• Sergiy (9/7/2008)


    icocks (9/5/2008)


    A further thing to bear in mind - if there's an Insert trigger on the table, then it will be fired in response to option 2, but not option 1. Depending on what it does (& how smart you've been in limiting the processing for a zero row insert) then there may be a further performance hit and/or lock escalation to take into account. Of course you may have good reasons for wanting it to fire for even an unsuccessful insert attempt.

    In general I prefer to anti-join the value list back to the insert table since that's much more easily expandable for multi-row inserts & compound keys.

    My opinion is that there's rarely a truly right or wrong answer to this kind of question - the real skill lies in understanding the strengths & weaknesses of each approach & then choosing the appropriate option for the system it's being applied to.

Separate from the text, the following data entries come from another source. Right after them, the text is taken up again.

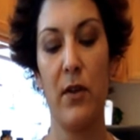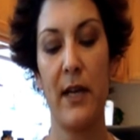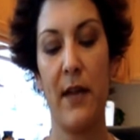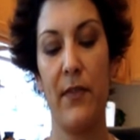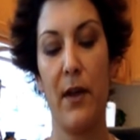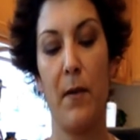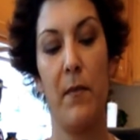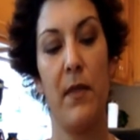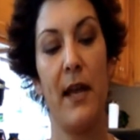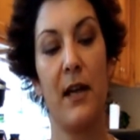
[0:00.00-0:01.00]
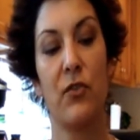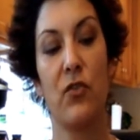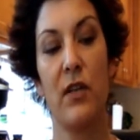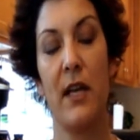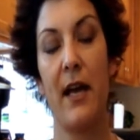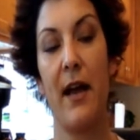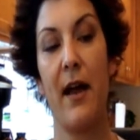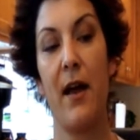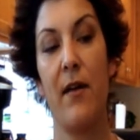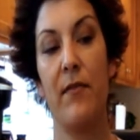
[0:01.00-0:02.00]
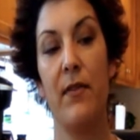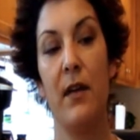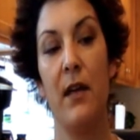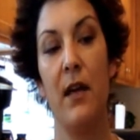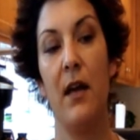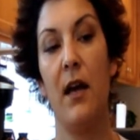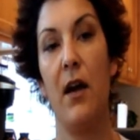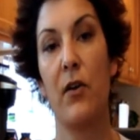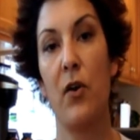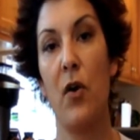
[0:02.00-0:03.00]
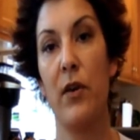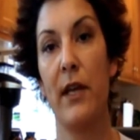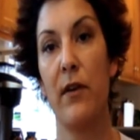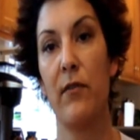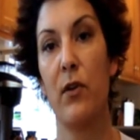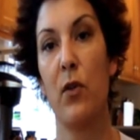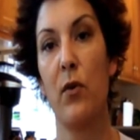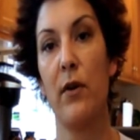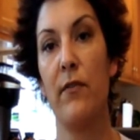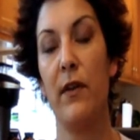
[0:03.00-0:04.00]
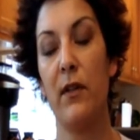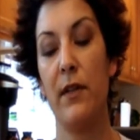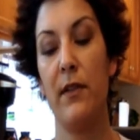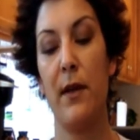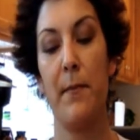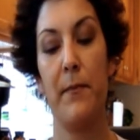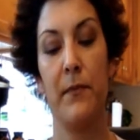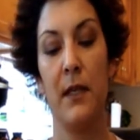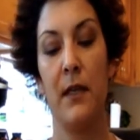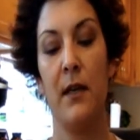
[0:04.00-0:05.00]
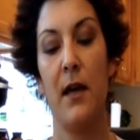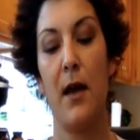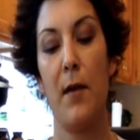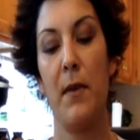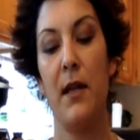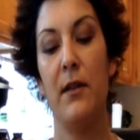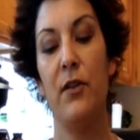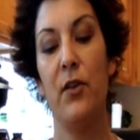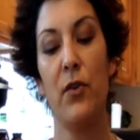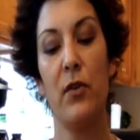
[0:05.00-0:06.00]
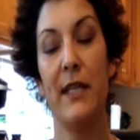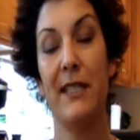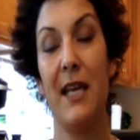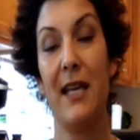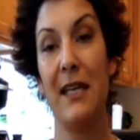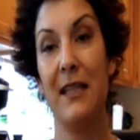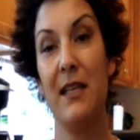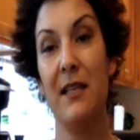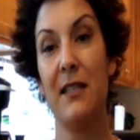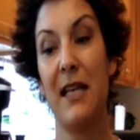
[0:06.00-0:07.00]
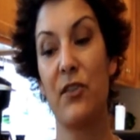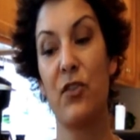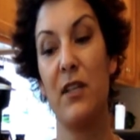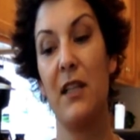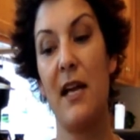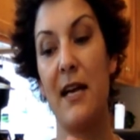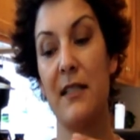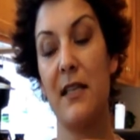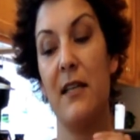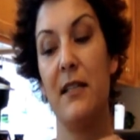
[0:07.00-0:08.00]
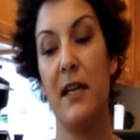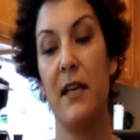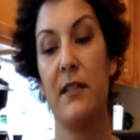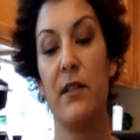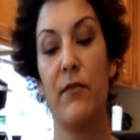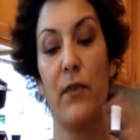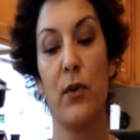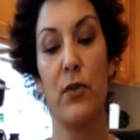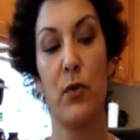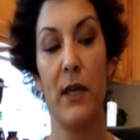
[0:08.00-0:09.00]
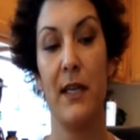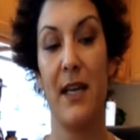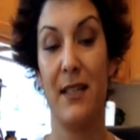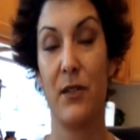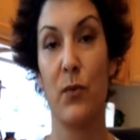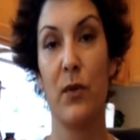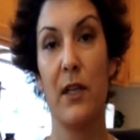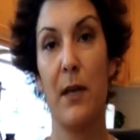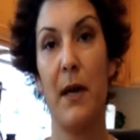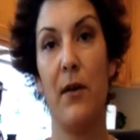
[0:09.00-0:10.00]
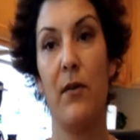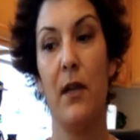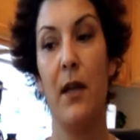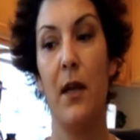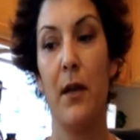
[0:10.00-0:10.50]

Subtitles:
look at them, they actually have a coating of chlorophyll in them. And you're only taking this actually the last 10 days. The first 20 days is really aboutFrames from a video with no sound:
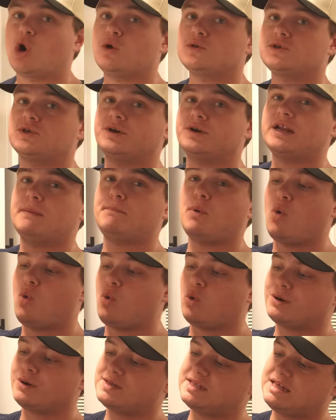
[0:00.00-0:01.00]
also going to
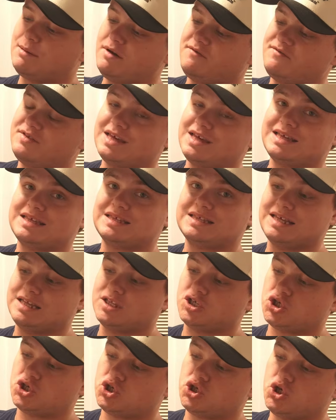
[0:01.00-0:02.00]
pour some of this
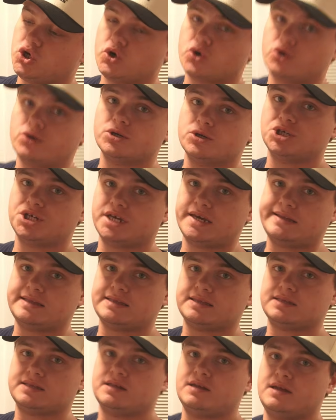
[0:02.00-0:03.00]

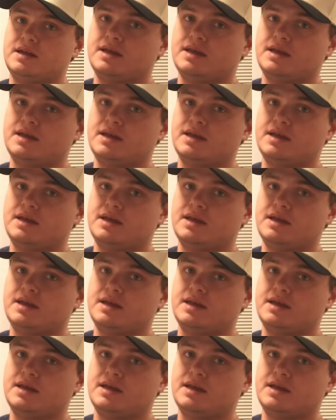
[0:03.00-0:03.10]
detergent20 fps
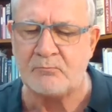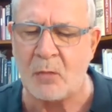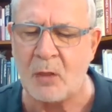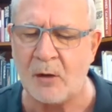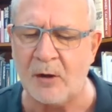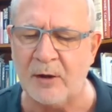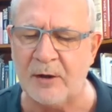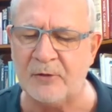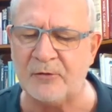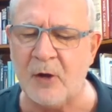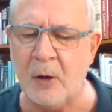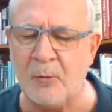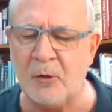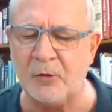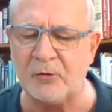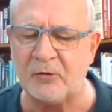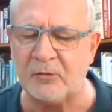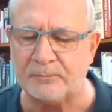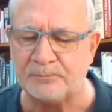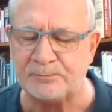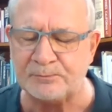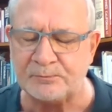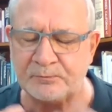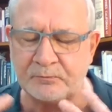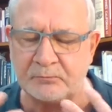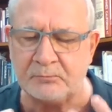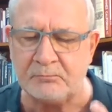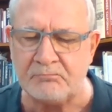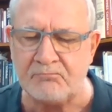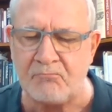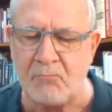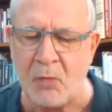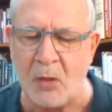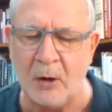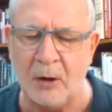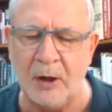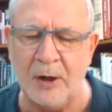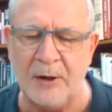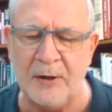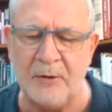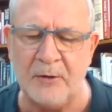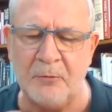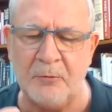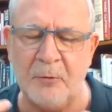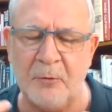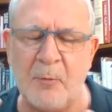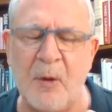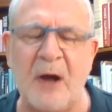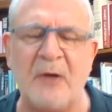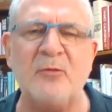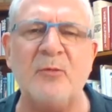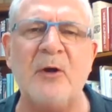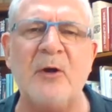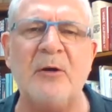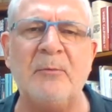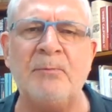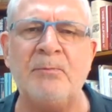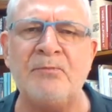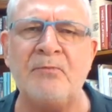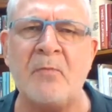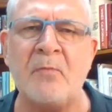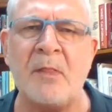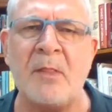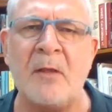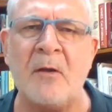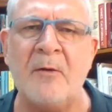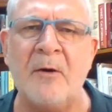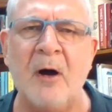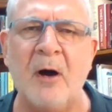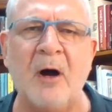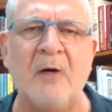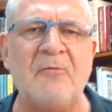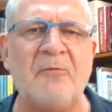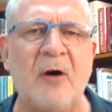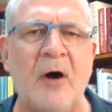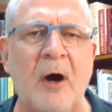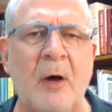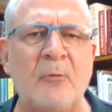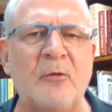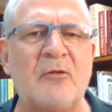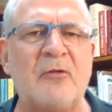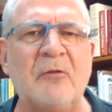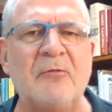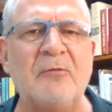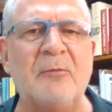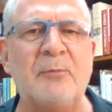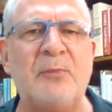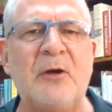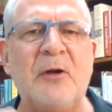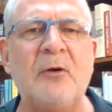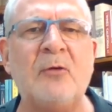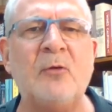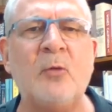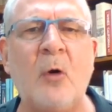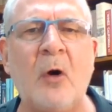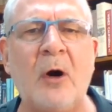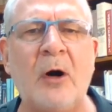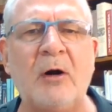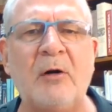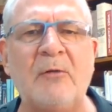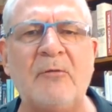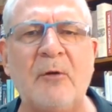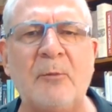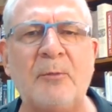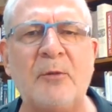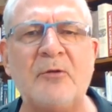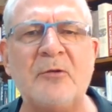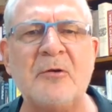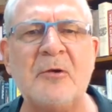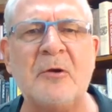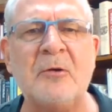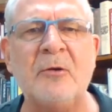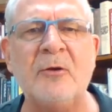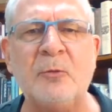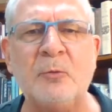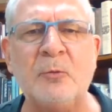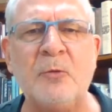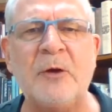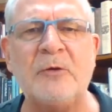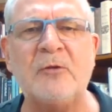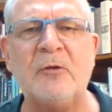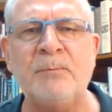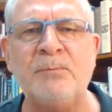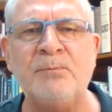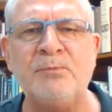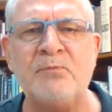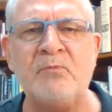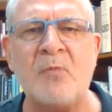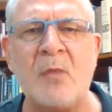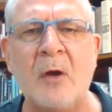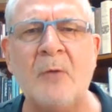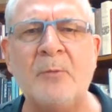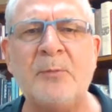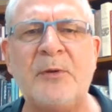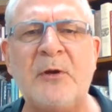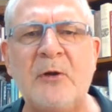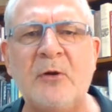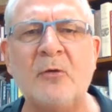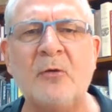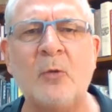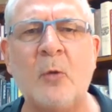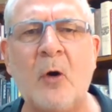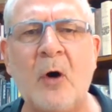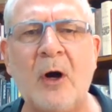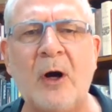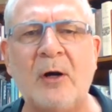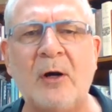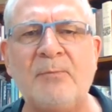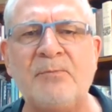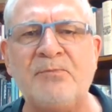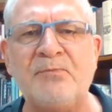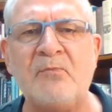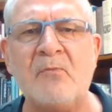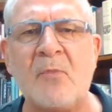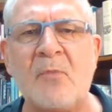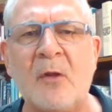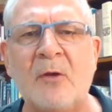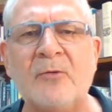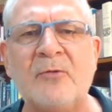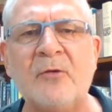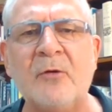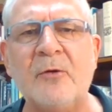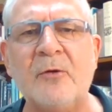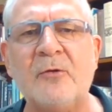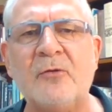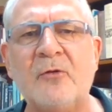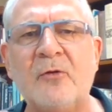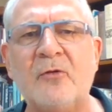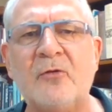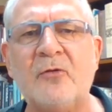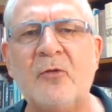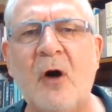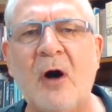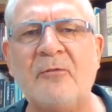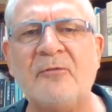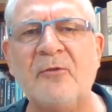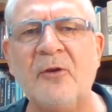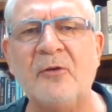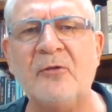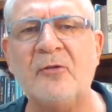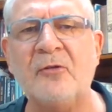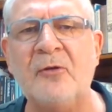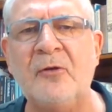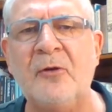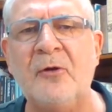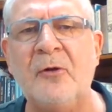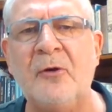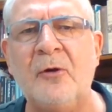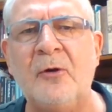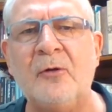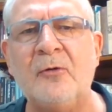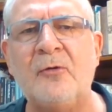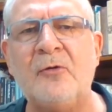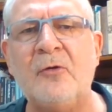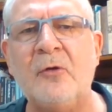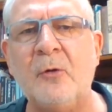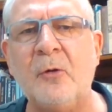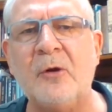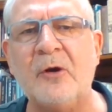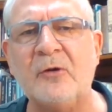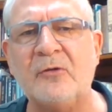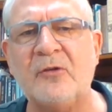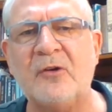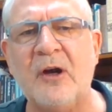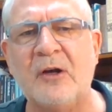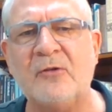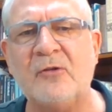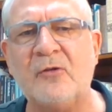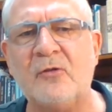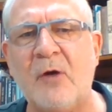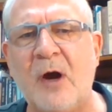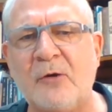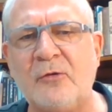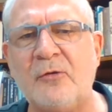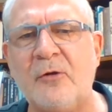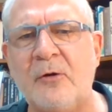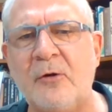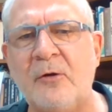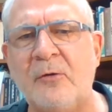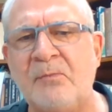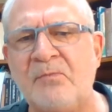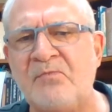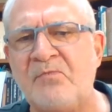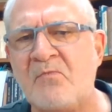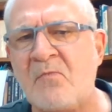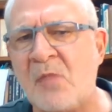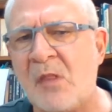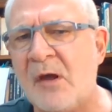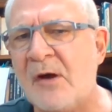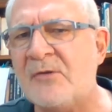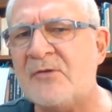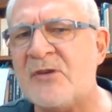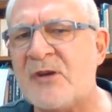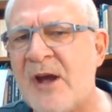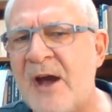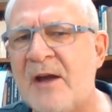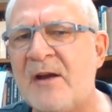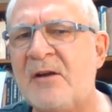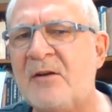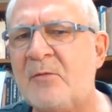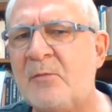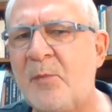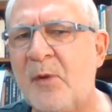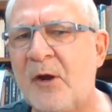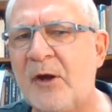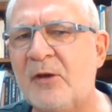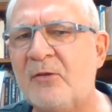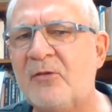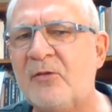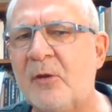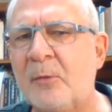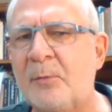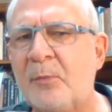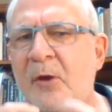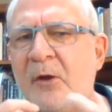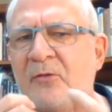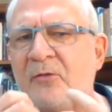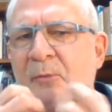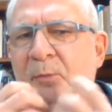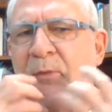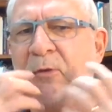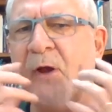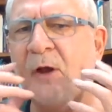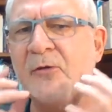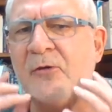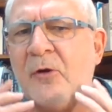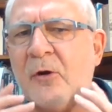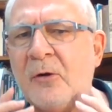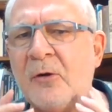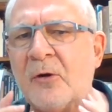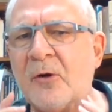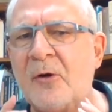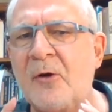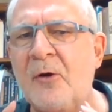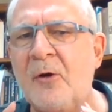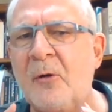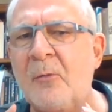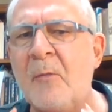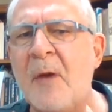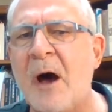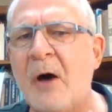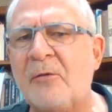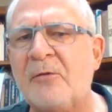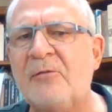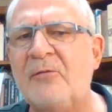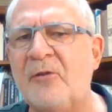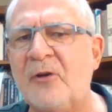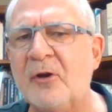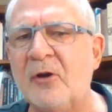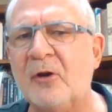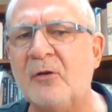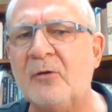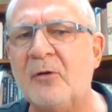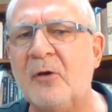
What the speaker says: it's almost, it reminds me of almost of Pinot Noir, of a particularly rich Pinot Noir. So there's a softness to it. It's got structure and tannin, but it's a plusher mouthfeelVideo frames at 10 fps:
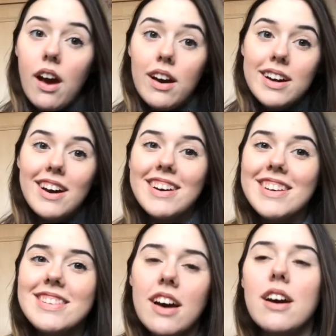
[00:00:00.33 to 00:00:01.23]
Hi
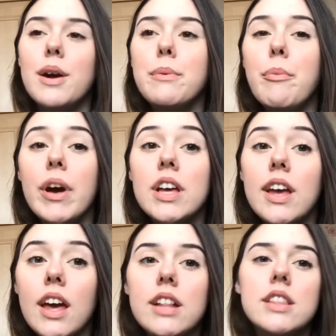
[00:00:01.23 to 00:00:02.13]
guys, I'm back
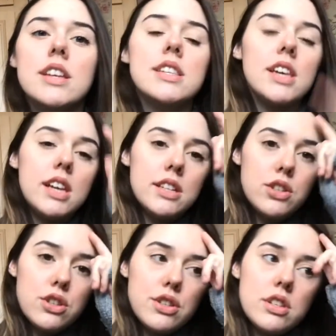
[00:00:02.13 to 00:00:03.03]
again. This is
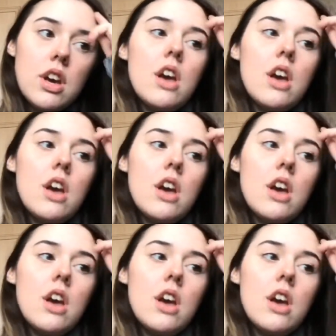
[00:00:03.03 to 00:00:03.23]
just,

    Look on what you are choosing from:

    1. A solution which may cause errors in production environment but easy on resources;

    2. A solution which is error safe but potentially causes some overhead.

    Which one wold you choose for your car?

    Are those airbags an overhead?

    Have you ever been in a situation when you really needed it?

    Have any of you friends?

    So when you choose a car - will you prefer the one without airbags?

    Why?

    Having walked away from an accident where I slammed my car into a ditch at 70 MPH, I want both seat belts (lap and shoulder) and air bags.